Environmental activists throw mashed potatoes at a Monet painting

Environmental activists throw mashed potatoes at a Monet painting

“We’re scared because scientists tell us we won’t be able to feed our families after 2050,” said one of the two activists behind the action.

After the soup on a Van Gogh, the porridge on a Monet. The German-Austrian Last Generation civil disobedience movement shared a video on Twitter this Sunday afternoon showing two activists throwing mashed potatoes at the painting Les Meules by French Impressionist painter Claude Monet on display at the Barberini Museum in Potsdam, Germany. According to the public broadcaster RBB, the work, which is protected by glass, was not damaged during this action.

“People are starving, freezing, people are dying. We’re living in a climate catastrophe. And all you’re afraid of is tomato soup or mashed potatoes on a blackboard,” one of the two activists launched their hands on the wall under the painting afterwards.

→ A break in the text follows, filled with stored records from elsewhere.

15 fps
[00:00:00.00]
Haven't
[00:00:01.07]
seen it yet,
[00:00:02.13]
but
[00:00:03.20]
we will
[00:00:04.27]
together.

Then he added: “You know what we’re afraid of? We’re scared because scientists tell us we won’t be able to feed our families after 2050. Does it take mashed potatoes on a board to make you listen? Painting is worthless if we have to fight for food.”

A painting was sold in 2019 for 112 million euros

The painting The Millstones targeted by the two activists this Sunday is part of a series of 25 works created by Claude Monet between 1890 and 1891. In 2019, the painting on display in Potsdam was sold for $110.7 million (€112 million) to an anonymous seller at auction. Since then it had been exhibited in the German city.

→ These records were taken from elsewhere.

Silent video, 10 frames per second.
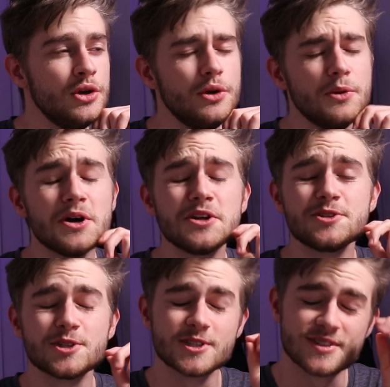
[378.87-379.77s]

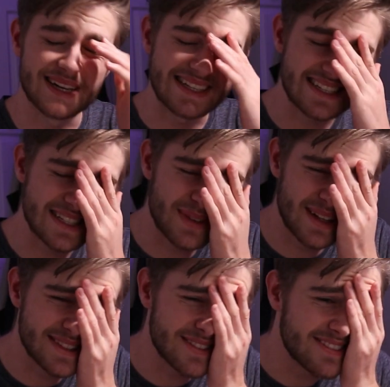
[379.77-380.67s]

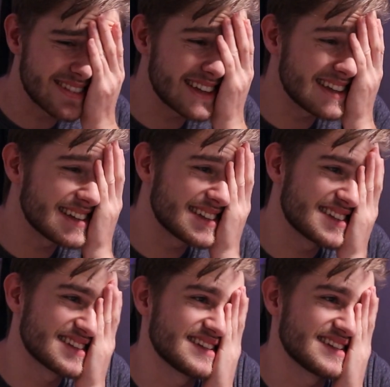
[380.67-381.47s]
£226 a week.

“My heart stopped beating when I heard about this action,” the spokeswoman for the Barberini Museum told RBB, adding that it was the most expensive Monet painting ever sold.

Potsdam’s Mayor Mike Schubert criticized the activists’ action on Twitter. “This is cultural barbarism, not a political expression. You are undermining your intentions,” he wrote.

Hunger strike in front of the Reichstag

On October 14, two British climate activists became known for their project the tomato soup in Vincent Van Gogh’s painting Sunflowers, exhibited at the National Gallery in London (UK) and also protected by glass. “Are you more concerned with protecting a painting or protecting our planet and its inhabitants?” They asked, like the Potsdam activists.

The Last Generation movement is used to acts of civil disobedience. As the Guardian recalls, some of its members went on a hunger strike outside the Reichstag in Berlin last year, citing German leaders’ climate inaction to justify their action.

Earlier this year, other members of the movement taped their hands to the tarmac of one of Germany’s busiest autobahns.